▶ [Data extract]:
- - -

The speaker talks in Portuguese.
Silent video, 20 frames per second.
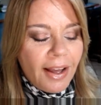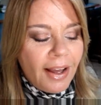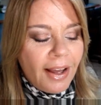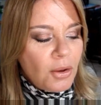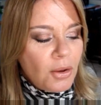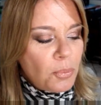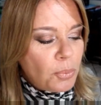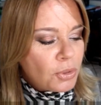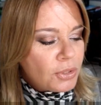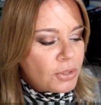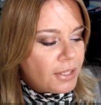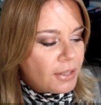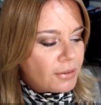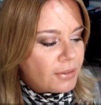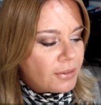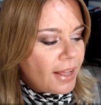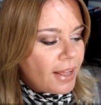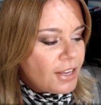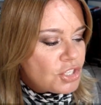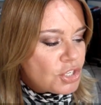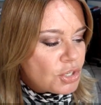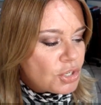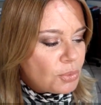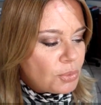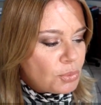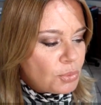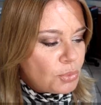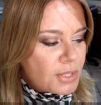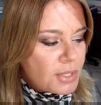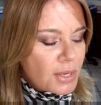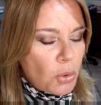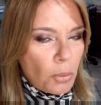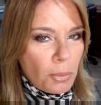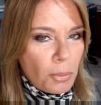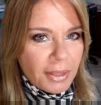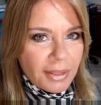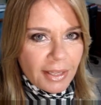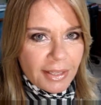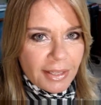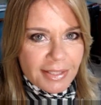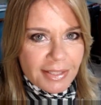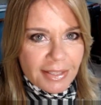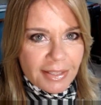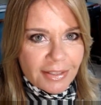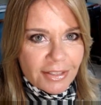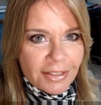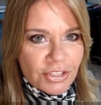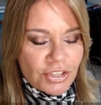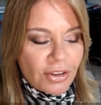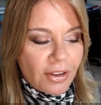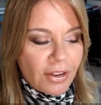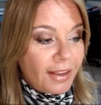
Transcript: Aí o porteiro, ah, chegou duas encomendazinhas.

- - -

▶ [What the exercise asks]:
Word for word, restate all of the material, omitting the images.

▶ [Task response]:
The speaker talks in Portuguese.
Silent video, 20 frames per second.
Transcript: Aí o porteiro, ah, chegou duas encomendazinhas.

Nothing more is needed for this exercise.